TASK STATEMENT: Once the line with "[0:04.00-0:05.00]" is found, return it along with every line after it, exactly, through the end of the material.

RAW DATA Start Marker

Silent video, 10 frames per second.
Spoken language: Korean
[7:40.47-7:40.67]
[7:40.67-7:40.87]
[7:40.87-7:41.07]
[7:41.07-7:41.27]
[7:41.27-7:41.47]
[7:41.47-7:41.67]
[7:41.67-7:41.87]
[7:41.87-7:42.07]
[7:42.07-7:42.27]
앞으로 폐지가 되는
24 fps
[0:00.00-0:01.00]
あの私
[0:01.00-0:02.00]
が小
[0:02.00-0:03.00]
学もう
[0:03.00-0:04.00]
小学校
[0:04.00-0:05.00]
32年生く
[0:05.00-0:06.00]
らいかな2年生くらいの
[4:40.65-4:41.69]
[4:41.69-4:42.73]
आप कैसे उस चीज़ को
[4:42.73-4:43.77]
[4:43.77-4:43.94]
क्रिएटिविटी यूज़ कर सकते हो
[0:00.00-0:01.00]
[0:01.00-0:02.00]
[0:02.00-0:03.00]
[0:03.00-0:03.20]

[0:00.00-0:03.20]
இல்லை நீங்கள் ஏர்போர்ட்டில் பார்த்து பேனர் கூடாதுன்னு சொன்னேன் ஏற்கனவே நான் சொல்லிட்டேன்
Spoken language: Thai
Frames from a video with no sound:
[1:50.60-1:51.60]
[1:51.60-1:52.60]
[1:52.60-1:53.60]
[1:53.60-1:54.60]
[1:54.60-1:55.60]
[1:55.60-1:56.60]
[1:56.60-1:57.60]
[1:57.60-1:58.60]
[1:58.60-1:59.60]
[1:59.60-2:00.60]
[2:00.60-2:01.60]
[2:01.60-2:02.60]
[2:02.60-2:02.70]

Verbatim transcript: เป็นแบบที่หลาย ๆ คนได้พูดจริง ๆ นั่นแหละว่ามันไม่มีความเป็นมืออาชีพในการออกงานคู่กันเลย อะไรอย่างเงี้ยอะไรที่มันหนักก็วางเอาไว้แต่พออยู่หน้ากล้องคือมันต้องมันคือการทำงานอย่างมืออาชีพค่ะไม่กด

RAW DATA End Marker

OUTPUT OF THE TASK:
[0:04.00-0:05.00]
32年生く
[0:05.00-0:06.00]
らいかな2年生くらいの
[4:40.65-4:41.69]
[4:41.69-4:42.73]
आप कैसे उस चीज़ को
[4:42.73-4:43.77]
[4:43.77-4:43.94]
क्रिएटिविटी यूज़ कर सकते हो
[0:00.00-0:01.00]
[0:01.00-0:02.00]
[0:02.00-0:03.00]
[0:03.00-0:03.20]

[0:00.00-0:03.20]
இல்லை நீங்கள் ஏர்போர்ட்டில் பார்த்து பேனர் கூடாதுன்னு சொன்னேன் ஏற்கனவே நான் சொல்லிட்டேன்
Spoken language: Thai
Frames from a video with no sound:
[1:50.60-1:51.60]
[1:51.60-1:52.60]
[1:52.60-1:53.60]
[1:53.60-1:54.60]
[1:54.60-1:55.60]
[1:55.60-1:56.60]
[1:56.60-1:57.60]
[1:57.60-1:58.60]
[1:58.60-1:59.60]
[1:59.60-2:00.60]
[2:00.60-2:01.60]
[2:01.60-2:02.60]
[2:02.60-2:02.70]

Verbatim transcript: เป็นแบบที่หลาย ๆ คนได้พูดจริง ๆ นั่นแหละว่ามันไม่มีความเป็นมืออาชีพในการออกงานคู่กันเลย อะไรอย่างเงี้ยอะไรที่มันหนักก็วางเอาไว้แต่พออยู่หน้ากล้องคือมันต้องมันคือการทำงานอย่างมืออาชีพค่ะไม่กด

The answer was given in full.